The problem: The pictures stay out. Please retype every line below exactly.

[Entries taken from a collection]
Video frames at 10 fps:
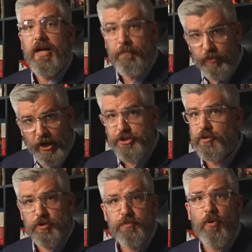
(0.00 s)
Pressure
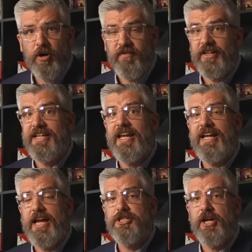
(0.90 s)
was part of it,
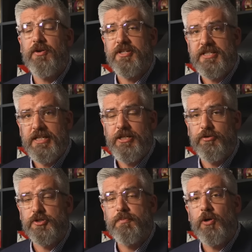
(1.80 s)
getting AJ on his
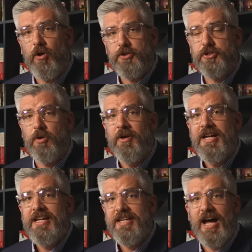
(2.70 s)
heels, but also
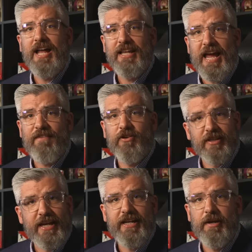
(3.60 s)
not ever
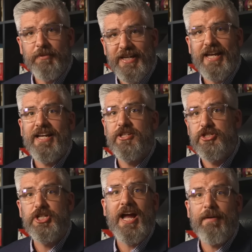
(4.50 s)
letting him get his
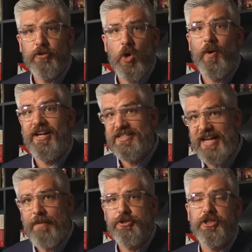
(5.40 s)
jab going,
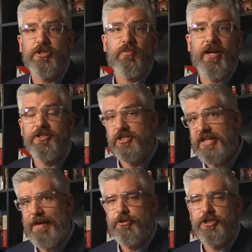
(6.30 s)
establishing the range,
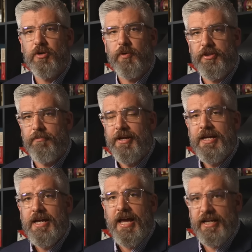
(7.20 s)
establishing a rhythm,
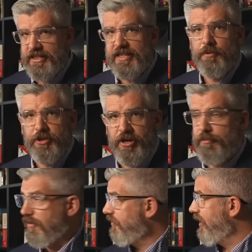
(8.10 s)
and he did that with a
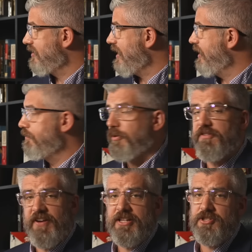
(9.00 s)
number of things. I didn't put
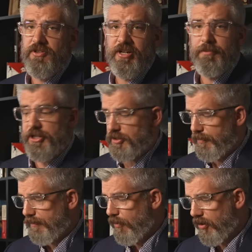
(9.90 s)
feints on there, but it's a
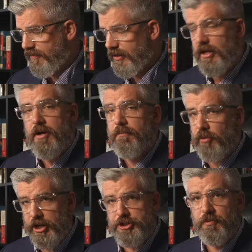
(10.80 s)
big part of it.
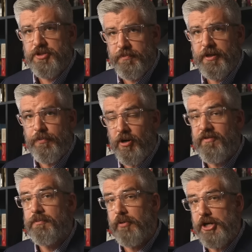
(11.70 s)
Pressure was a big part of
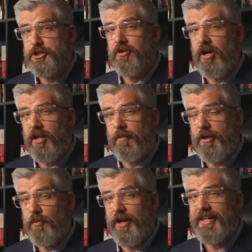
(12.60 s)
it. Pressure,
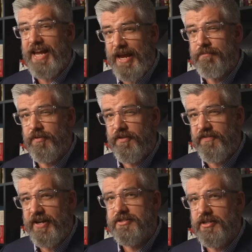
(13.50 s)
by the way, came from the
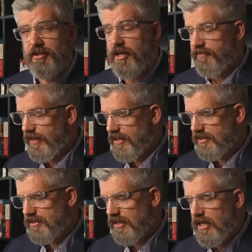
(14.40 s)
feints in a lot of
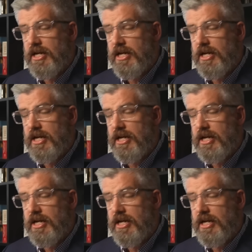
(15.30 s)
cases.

Answer to the exercise:
Video frames at 10 fps:
(0.00 s)
Pressure
(0.90 s)
was part of it,
(1.80 s)
getting AJ on his
(2.70 s)
heels, but also
(3.60 s)
not ever
(4.50 s)
letting him get his
(5.40 s)
jab going,
(6.30 s)
establishing the range,
(7.20 s)
establishing a rhythm,
(8.10 s)
and he did that with a
(9.00 s)
number of things. I didn't put
(9.90 s)
feints on there, but it's a
(10.80 s)
big part of it.
(11.70 s)
Pressure was a big part of
(12.60 s)
it. Pressure,
(13.50 s)
by the way, came from the
(14.40 s)
feints in a lot of
(15.30 s)
cases.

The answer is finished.